Your assignment: No pictures belong in the copy, but every line of the material below must be reproduced exactly.

Data records:
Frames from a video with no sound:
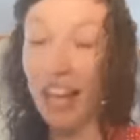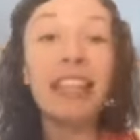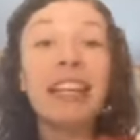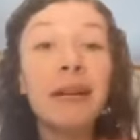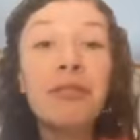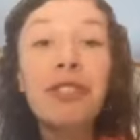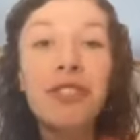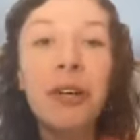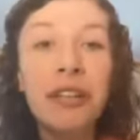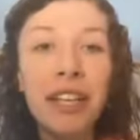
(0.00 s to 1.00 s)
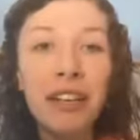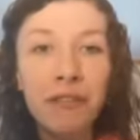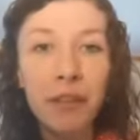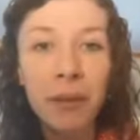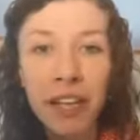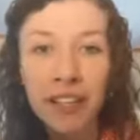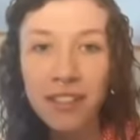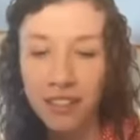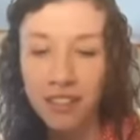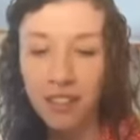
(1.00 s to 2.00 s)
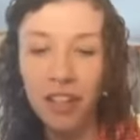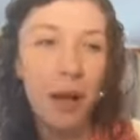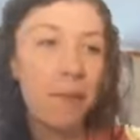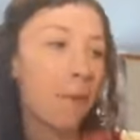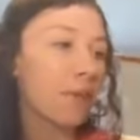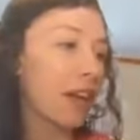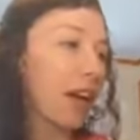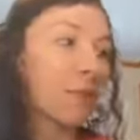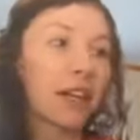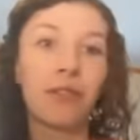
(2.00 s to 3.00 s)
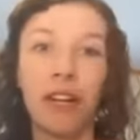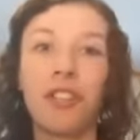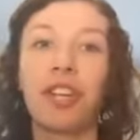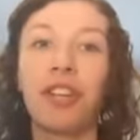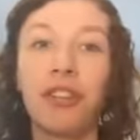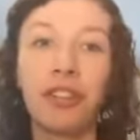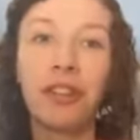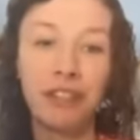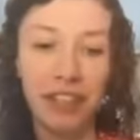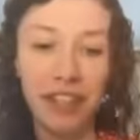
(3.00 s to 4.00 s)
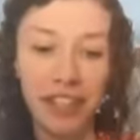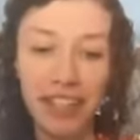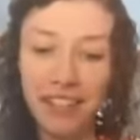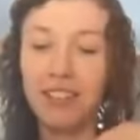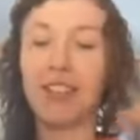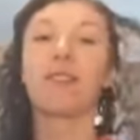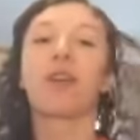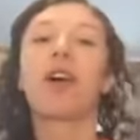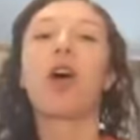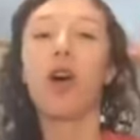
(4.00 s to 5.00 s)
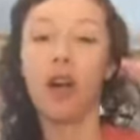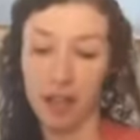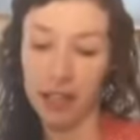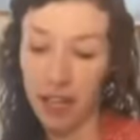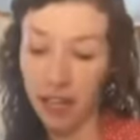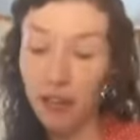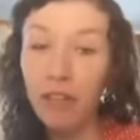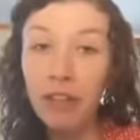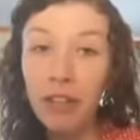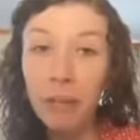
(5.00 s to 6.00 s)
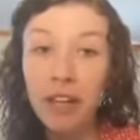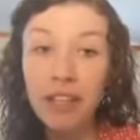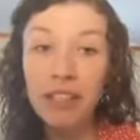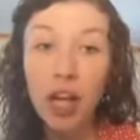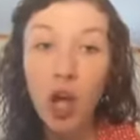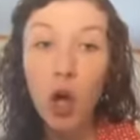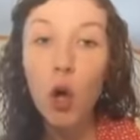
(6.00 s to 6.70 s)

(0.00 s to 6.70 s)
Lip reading: I think I'm just so excited for my aunt and sister to come up that I'm like rushing through everything. So take a few deep breaths.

Exercise solution:
Frames from a video with no sound:
(0.00 s to 1.00 s)
(1.00 s to 2.00 s)
(2.00 s to 3.00 s)
(3.00 s to 4.00 s)
(4.00 s to 5.00 s)
(5.00 s to 6.00 s)
(6.00 s to 6.70 s)

(0.00 s to 6.70 s)
Lip reading: I think I'm just so excited for my aunt and sister to come up that I'm like rushing through everything. So take a few deep breaths.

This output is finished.